Teach the woman you vowed to love.
Then it can be a combined lifestyle.
And not one that's secluded to the shadows.

My 2 cents
 
I'm also wondering why this didn't come out before the marriage. Did you attend pre marital counseling? Was she afraid that it would be an issue? I've learned quickly that most mistakes married men make, occur at the beginning of the marriage. then we are reminded of them every day after that ... :)
 
the foundation of marriage is trust and communication. Both are needed in this case.
Word.

The debate isn't over things, per se, and I suggest strongly that you don't let it go there because that cheapens the discussion. The debate is more likely, at its core, about your sense of values (with guns as representative of those values) and her sense of values (with communications and compromise being representative of those values). If you each can find a way to truly and honestly respect each others values, this too shall pass. If you can't both find a way to respect each others' values, then y'all need to figure out where to go from there.
 
One more thought to throw in here;
Is the hobby taking too much time away from her? While she may be presenting it to be about the guns, this very well could have more to do with the time spent on hobbies and away from her. I have dealt with this personally. In similar occurrences, a divide would be drawn between me and my wife over my hobbies. The reality of it wasn't what the hobby was, even though it was portrayed that way, but the amount of time spent on them away from the family.
 
She was shooting with you and watched you buying guns, so she CANT have been "anti" oder even "uncomfortable with guns" in the past.

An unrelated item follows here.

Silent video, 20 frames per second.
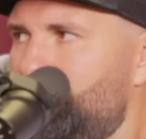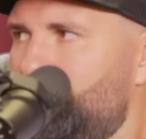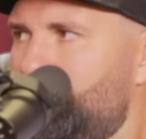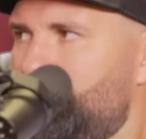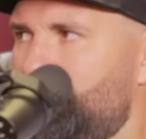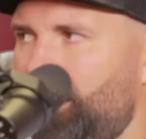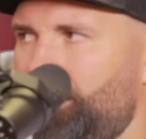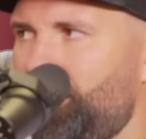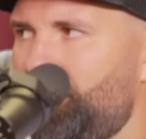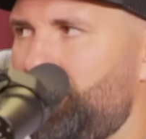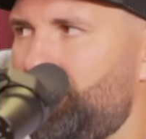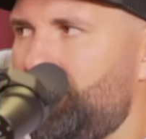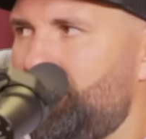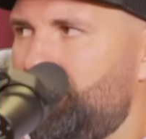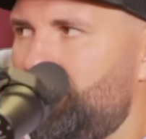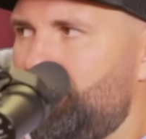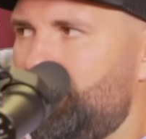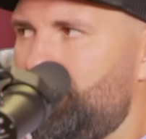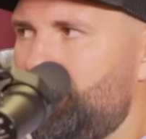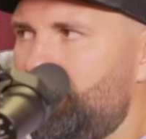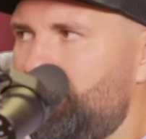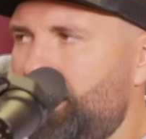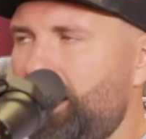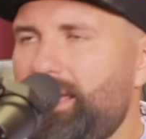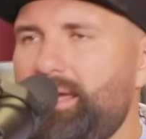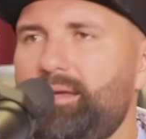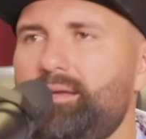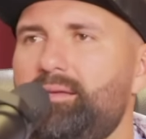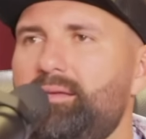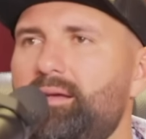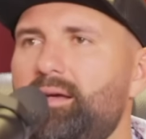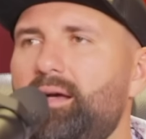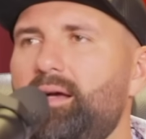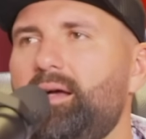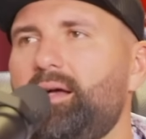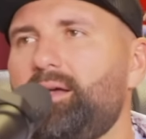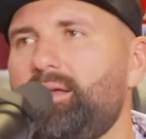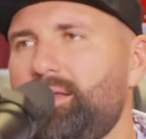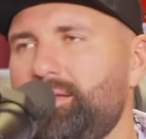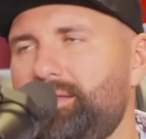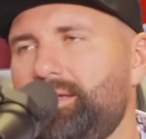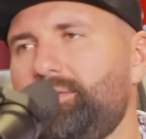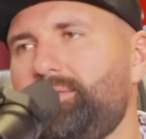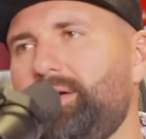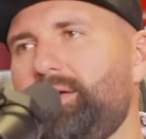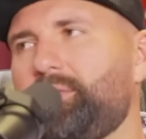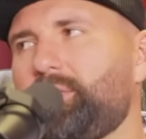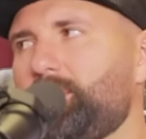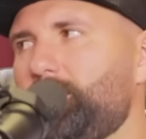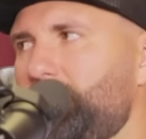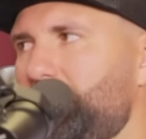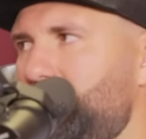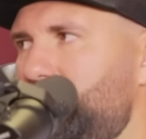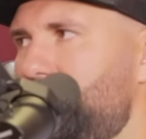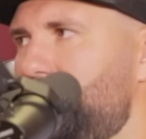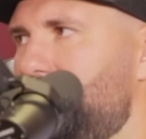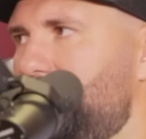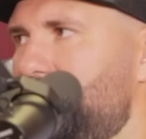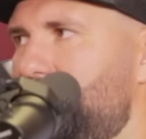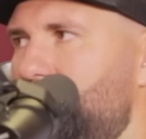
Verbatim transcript: Double it. hey, uh, I'll take 500 million.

Since she in "uncomfortable" NOW the question is:

What changed her mind? Ask her.
 
a long time ago when the first safe was about at overflow I made the mistake of showing a couple girls I thought were gonna be around long term the inner sanctim reloading room and safe... they both were not so against them at first bit I did get the "why so many" "do you really need so many" to which my response was "they were here long before you and will be here long after you are gone" - that has been a constant and consistent part of me and likely a big reason I am single...

just like the new audi commercial of the doberhuahua talks- compromise is seldom right!

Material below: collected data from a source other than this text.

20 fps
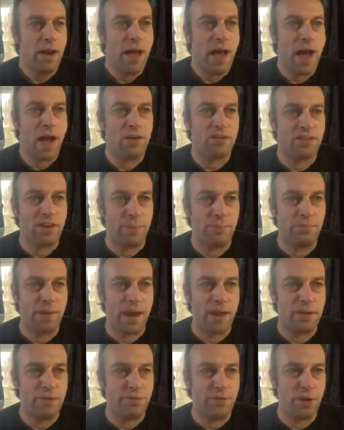how some
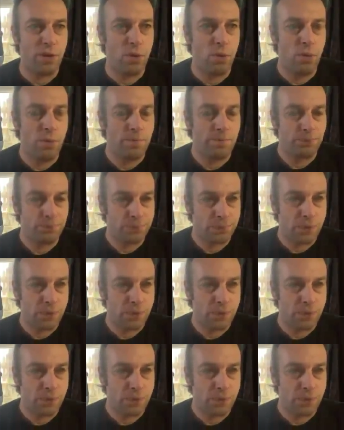days feel.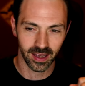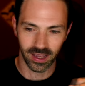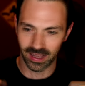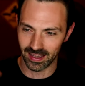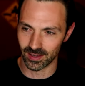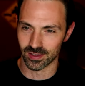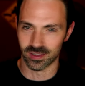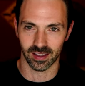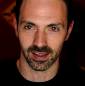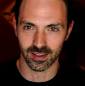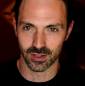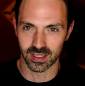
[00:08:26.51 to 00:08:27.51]
is
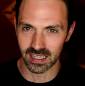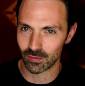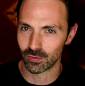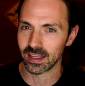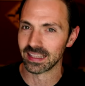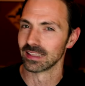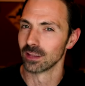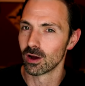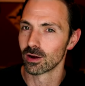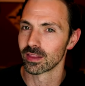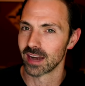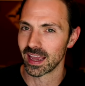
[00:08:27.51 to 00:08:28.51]
is significantly
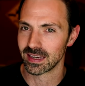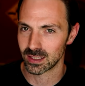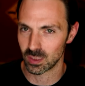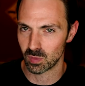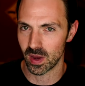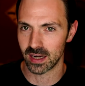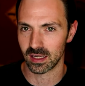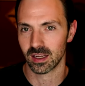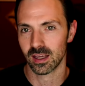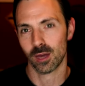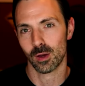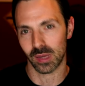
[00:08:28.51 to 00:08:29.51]
longer than I anticipated
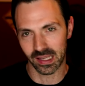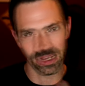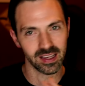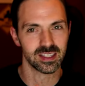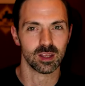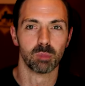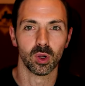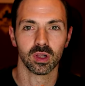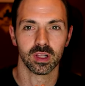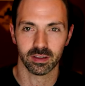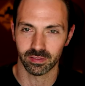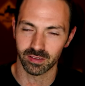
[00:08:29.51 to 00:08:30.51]
because the
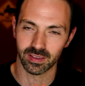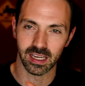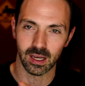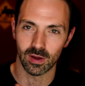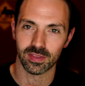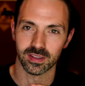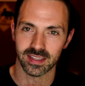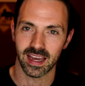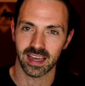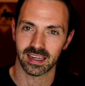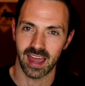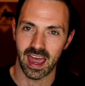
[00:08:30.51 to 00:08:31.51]
bulk of the video at the
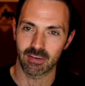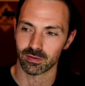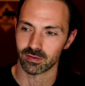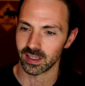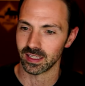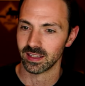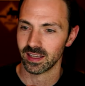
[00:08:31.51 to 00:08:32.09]
second half of it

Personally I would be scared as hell if I were you right now... its ending before your eyes...
 
Sam1911

And many other have given you some excellent advise. Hindsight is 20/20, this should have been determined before marriage, of course, but it is what it is.
Deal with it and get the confrontation out of the way ASAP. No doubt the more she shoots the more comfortable she will be but in your present situation that is out of the question. I do believe Sam has put you on the right track until range time is available.
 
When my wife and I first married, I was just beginning my career in Management for a non-profit. Non-profit can equate to not the best pay. I was also previously married and paying about $1000 a month to support my 2 wonderful children.

My new bride was wanting the new house and everything included. She had every right to want that. Every woman dreams of that whenthey get married. We were living in a duplex and fighting the VA for my compensation.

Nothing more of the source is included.